Expenditures are when you spend money yourself in a way that helps the candidate. The FEC Act limited an individual’s expenditures to $1,000 for an individual candidate.
In Buckley, the Supreme Court struck down the limits on expenditures as unconstitutional, while allowing for restrictions on contributions.
Why the disparity? The reasoning here was that only contributions have a risk of creating corruption—specifically, quid pro quo corruption. If you just spend your own money trying to help Buckley get elected to the State Senate (say, running ads and buying airtime to argue on his behalf), he’s not going to do you any favors. But if you give Buckley cash, you can cut an illicit deal with him.
But why strike down limits on expenditures? Because, the Court says, money is speech, so the government can’t pretend that it respects the First Amendment right to free speech if it’s capping expenditures. Those expenditures are really “political expression.” As one footnote puts it:
Being free to engage in unlimited political expression subject to a ceiling on expenditures is like being free to drive an automobile as far and as often as one desires on a single tank of gasoline.
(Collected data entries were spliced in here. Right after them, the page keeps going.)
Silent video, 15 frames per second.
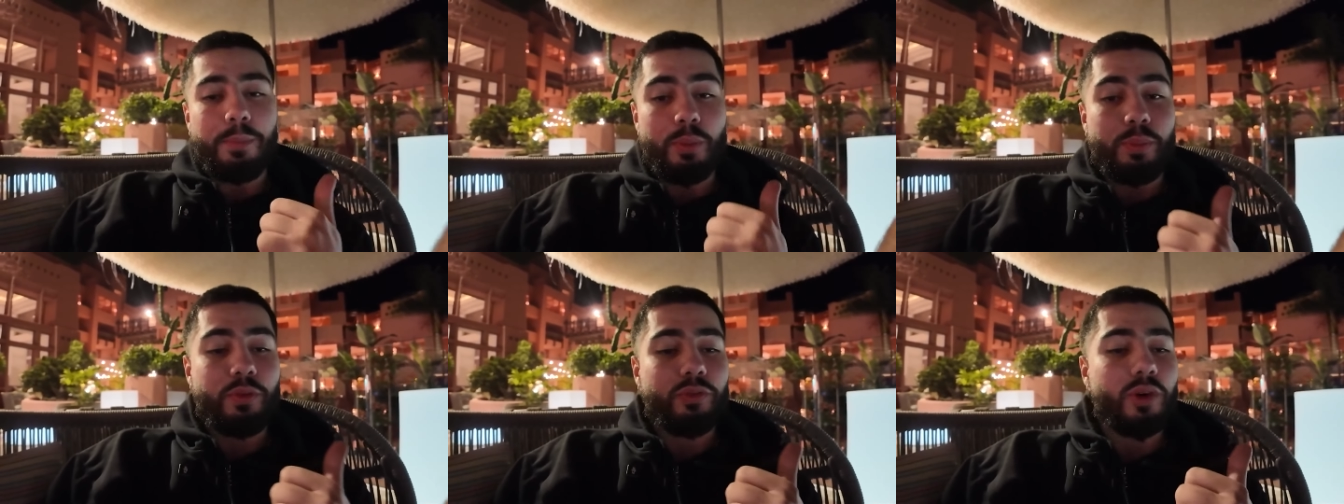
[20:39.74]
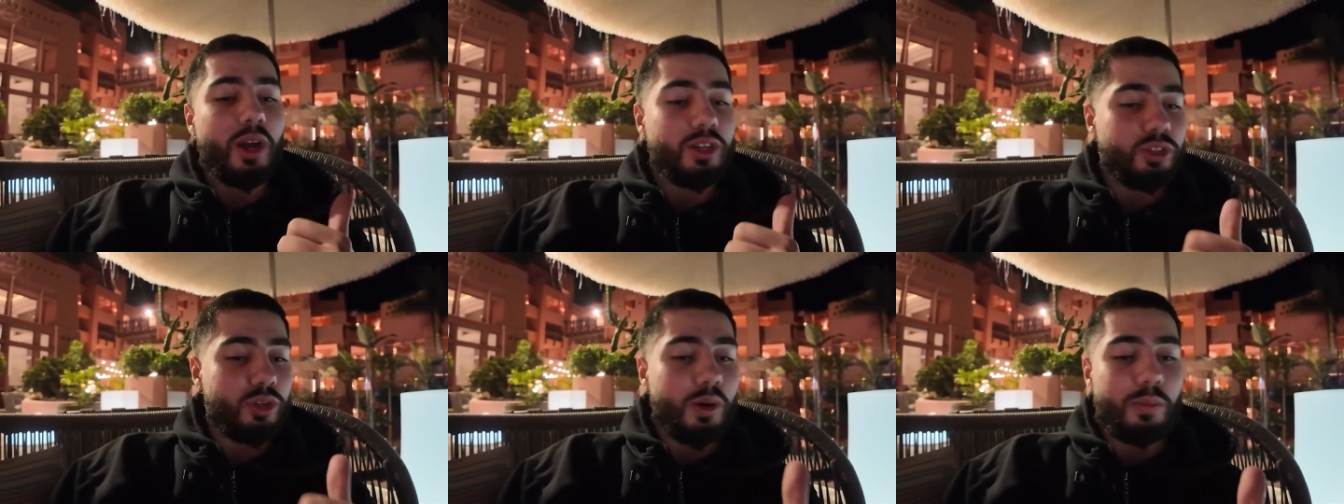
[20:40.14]
But before
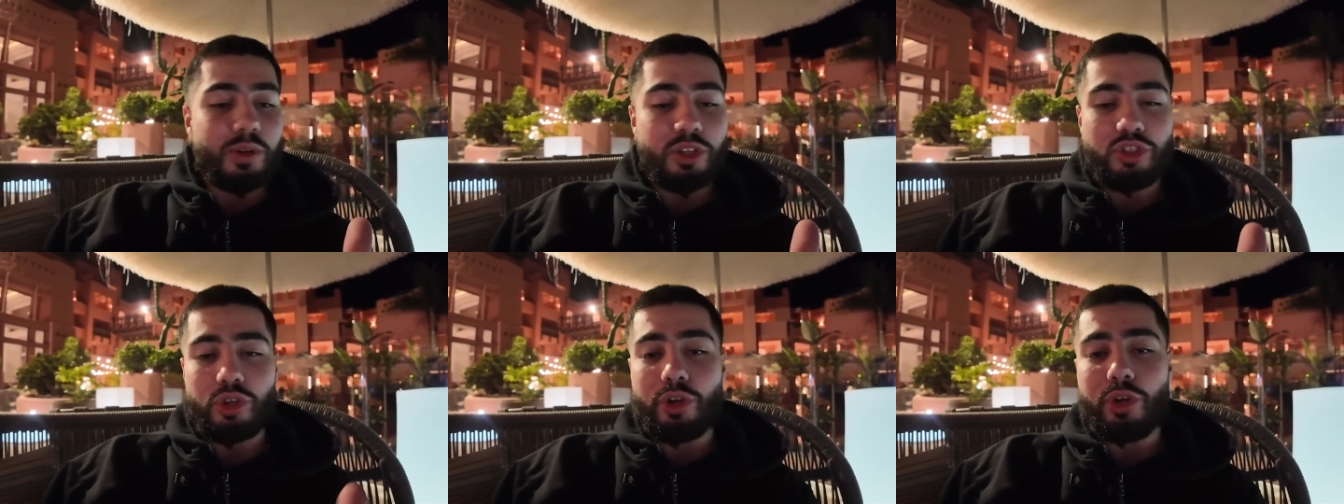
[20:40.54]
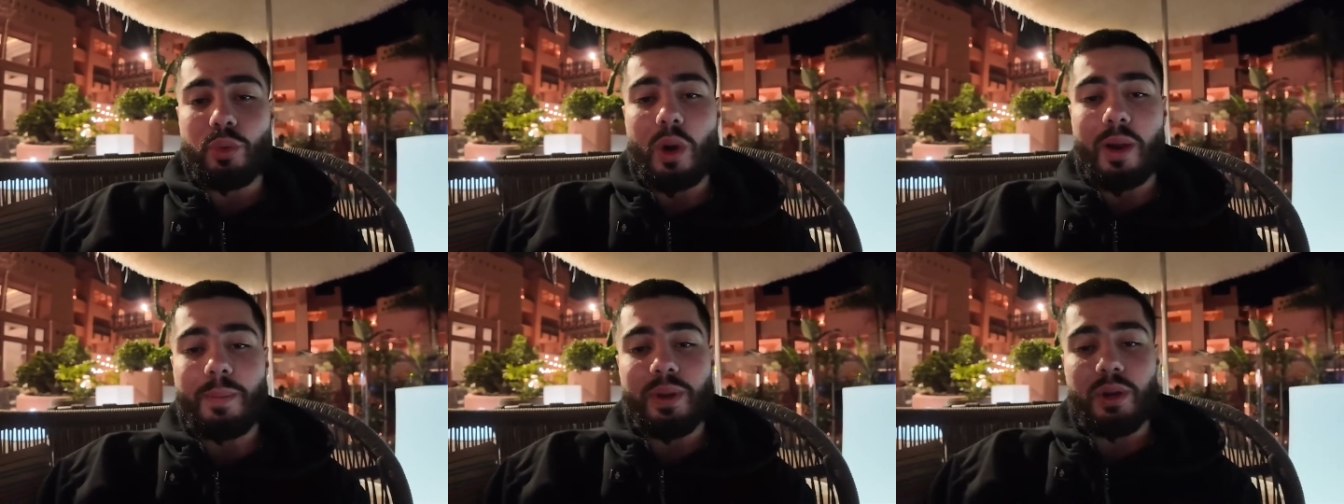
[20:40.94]
I do, I'm going to show you
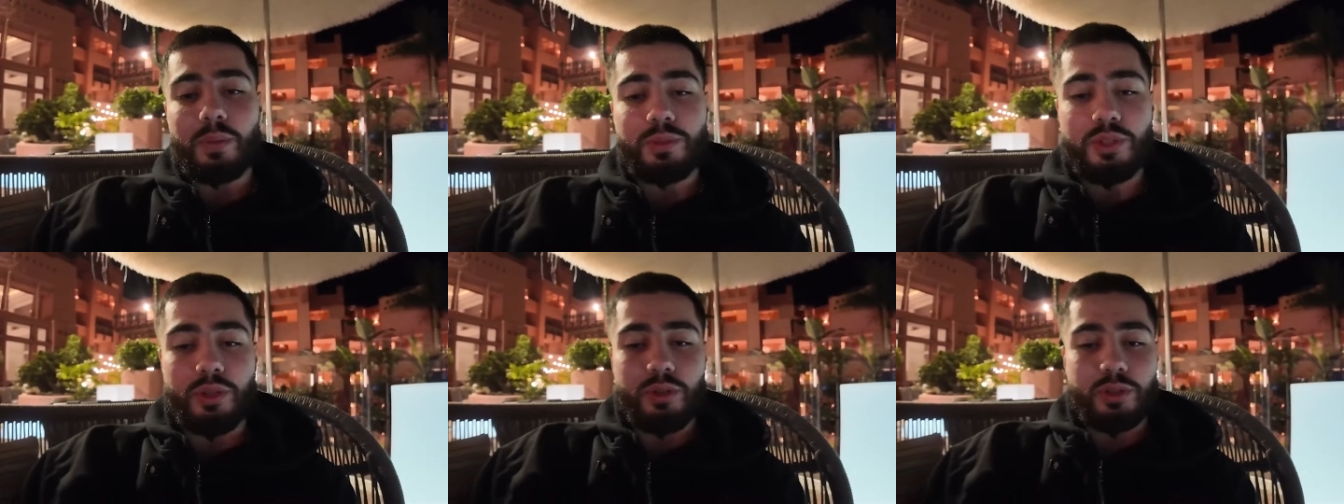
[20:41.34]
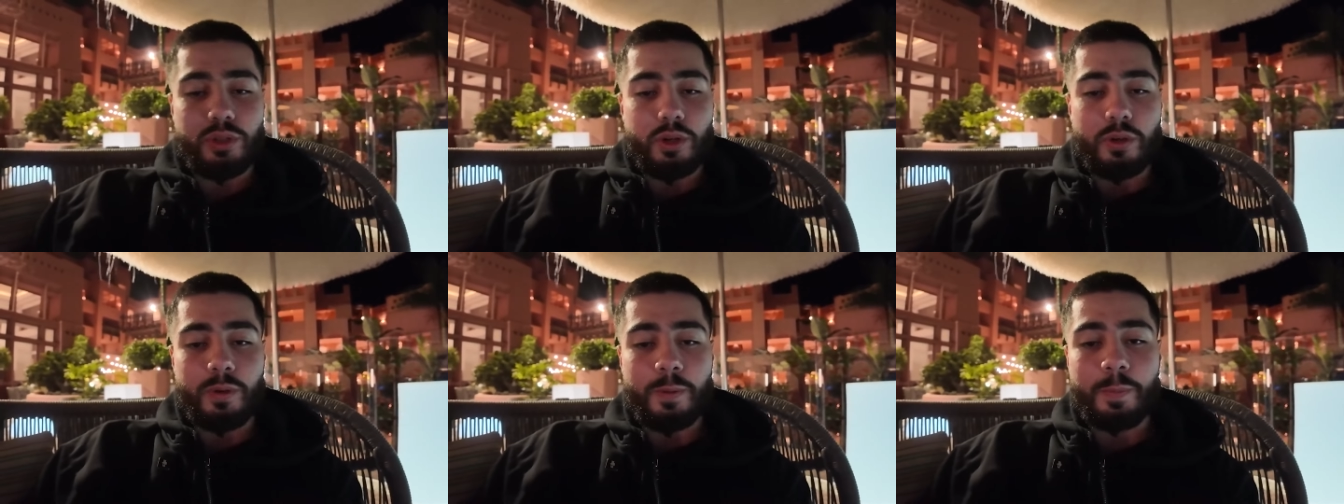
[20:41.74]
what I've been up to.
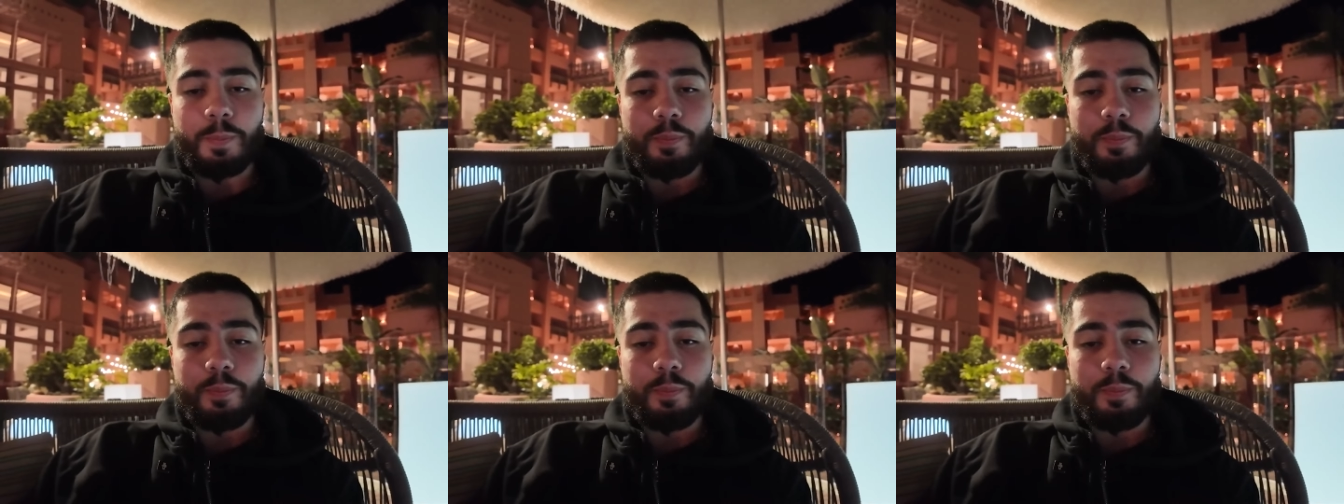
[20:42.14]
So,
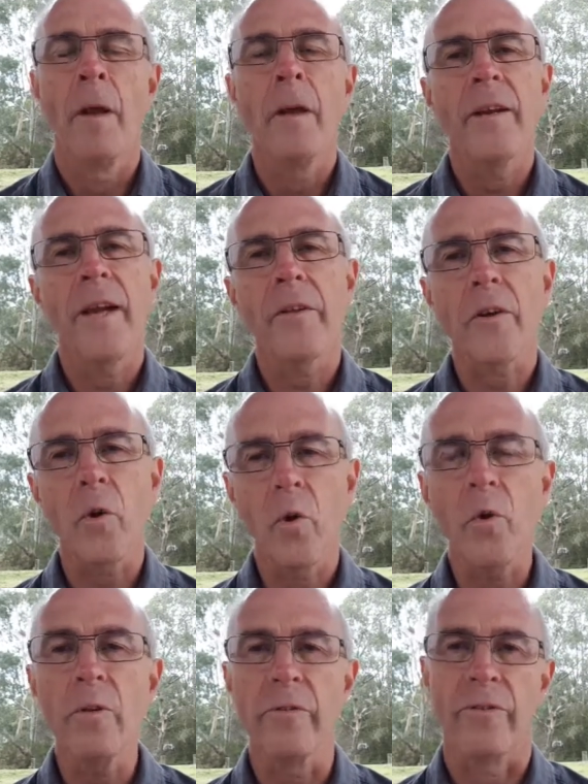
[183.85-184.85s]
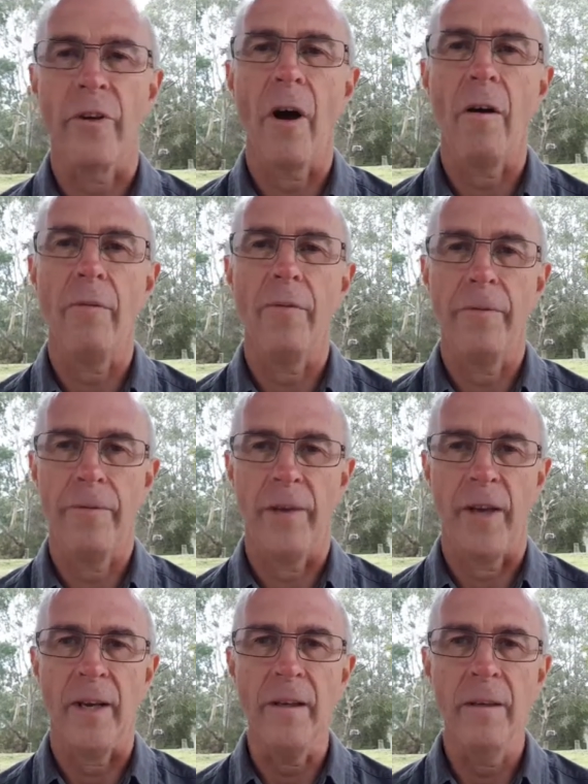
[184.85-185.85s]
Now, the cause of the
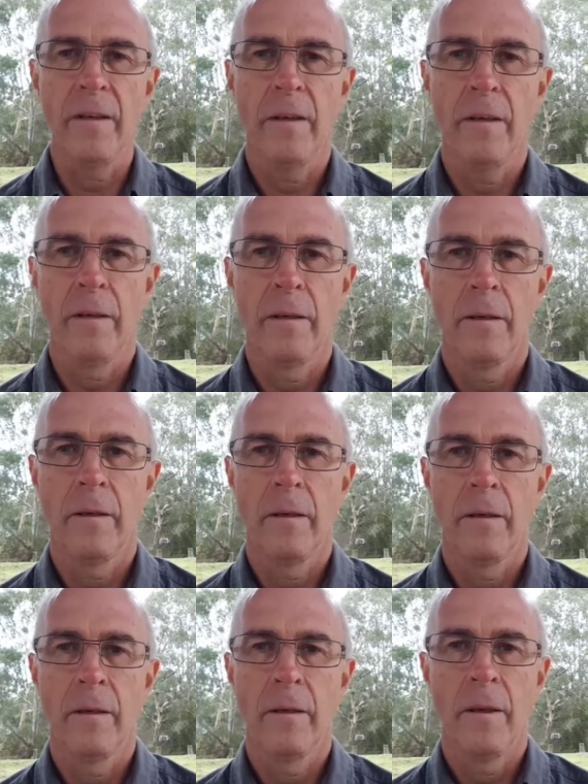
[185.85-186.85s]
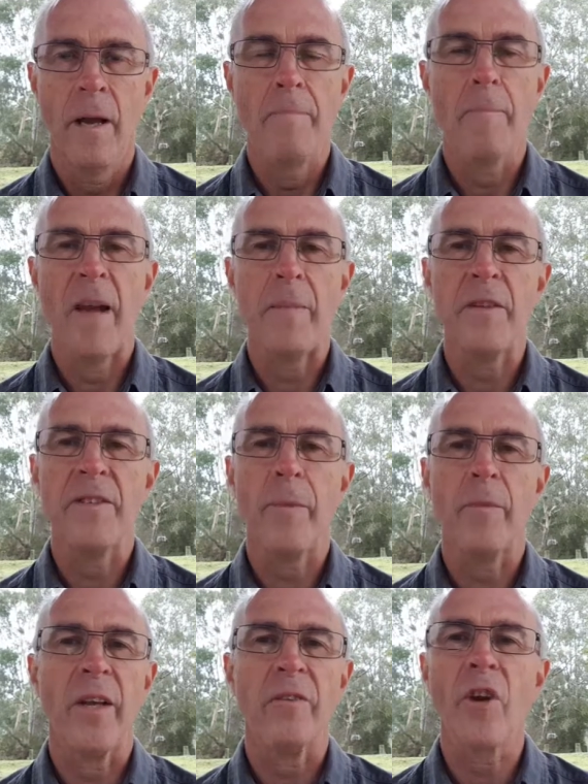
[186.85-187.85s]
fear may be
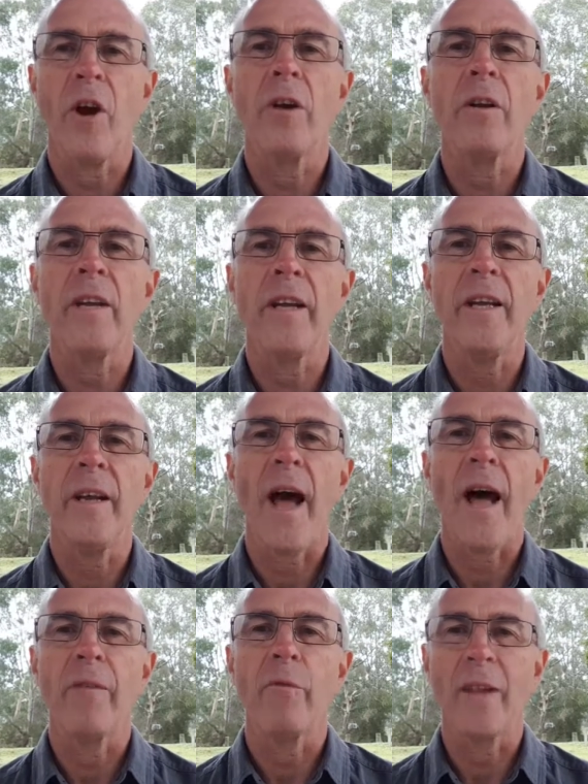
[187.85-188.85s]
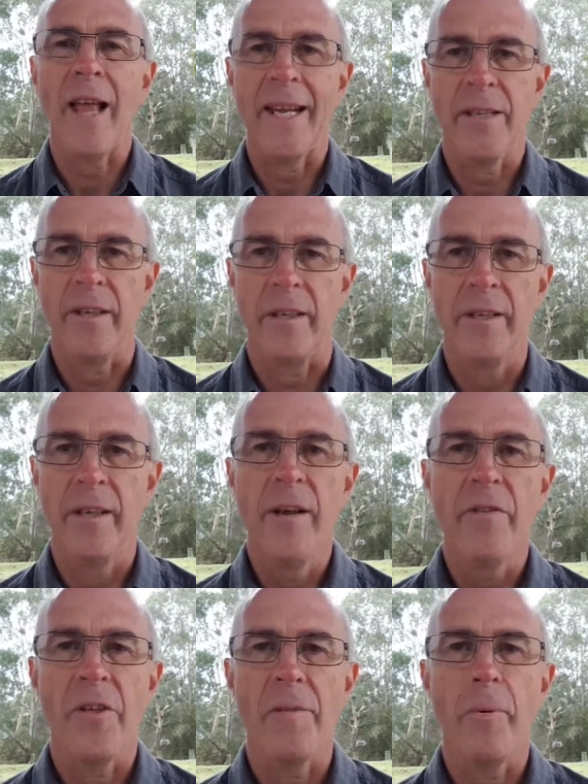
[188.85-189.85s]
something totally unrelated
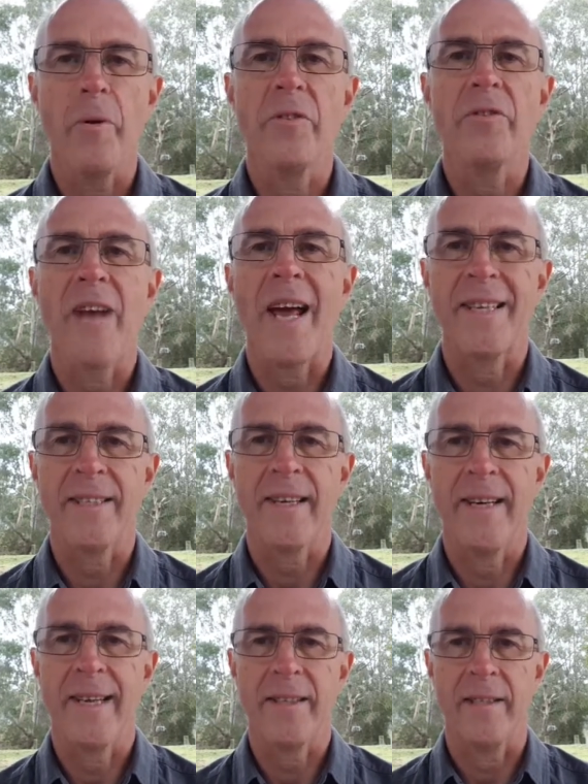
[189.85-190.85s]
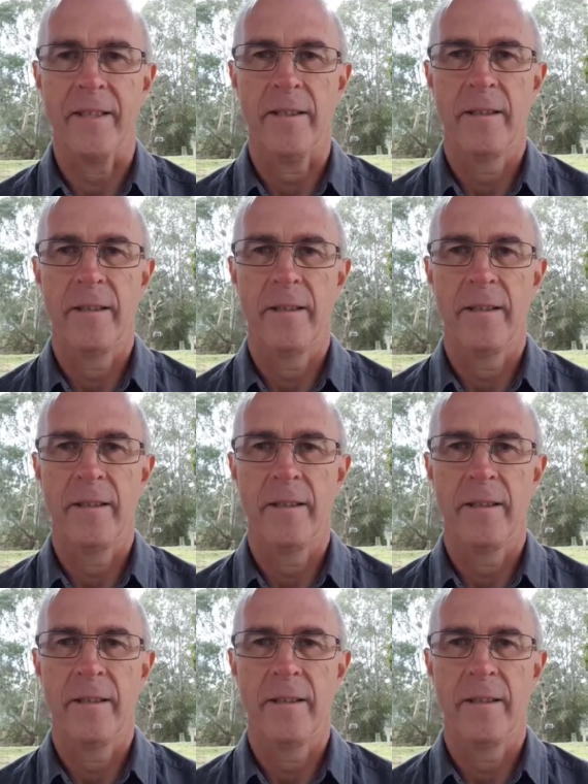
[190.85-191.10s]
that the person has connected.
These arguments are not, in my view, especially persuasive.
First, quid pro quo corruption isn’t the only kind worth worrying about.
Second, big expenditures obviously can lead to a quid pro quo. (Does anyone think DOGE would have happened without Elon Musk’s expenditures the year prior?)
Third, I’m not convinced that spending huge sums of money should count as protected speech, particularly in a contested election where there is limited attention and airtime, so that one person’s spending can crowd out another’s.
So I think there is ample room for critiquing Buckley. But that’s not what Sanders was doing with the boys at FLAGRANT. On the contrary, he ran roughshod over Buckley’s crucial distinction between expenditures and contributions, implying that Citizens United was responsible for allowing Musk to “contribute” to Trump’s campaign. This is doubly confusing: it’s the wrong court case and the wrong type of spending.1
Morals and myths
I have to say, it’s disappointing that so many Americans aren’t taught about Buckley. It’s even worse that so many have been spreading myths and exaggerations about Citizens United.
If there’s a moral to this story, maybe it’s that you shouldn’t get your civics lessons from entertainment podcasts.
Instead, might I recommend treating yourself to Ian Shapiro’s Power and Politics? In addition to being a first-rate political theorist, Shapiro’s a JD who knows his finance, which makes him unusually well-positioned to explain how money got into our politics and why it’s doing so much damage.
Sanders is right that these are important issues. Billions of dollars, and the health of American democracy, are at stake. That’s precisely why we need to get the facts right.
To Sanders’ credit, Buckley and other cases are properly explained in a fact sheet on his website devoted to his “Democracy is for People” Amendment. (Jon Tester, a moderate populist, was also able to explain Buckley even as he harshly critiqued Citizens United.)
But in speeches and interviews, Sanders tends to mischaracterize Citizens United, though sometimes he just oversimplifies, as he does here:
Citizens United…essentially says that corporations and billionaires can…decide who will become president, senator or a governor.
Isn't the whole "is money speech?" stuff distracting? If I self-publish a book supporting candidate X, that's clearly speech / political expression. But it costs money. If there are limits on expenditures, then once I've paid to print a large enough number of copies, the government can stop me from printing more; that is, a law limiting expenditures permits the government to censor my book. Since the gov't can't stop me from printing as many cookbooks as I want, this is a content-based restriction. Clearly a violation of the First Amendment!
This is helpful. I had not heard of Buckley before now, and I suspect most other people in my position (educated but not experts in con law or campaign law, but worried about money in politics) are similar.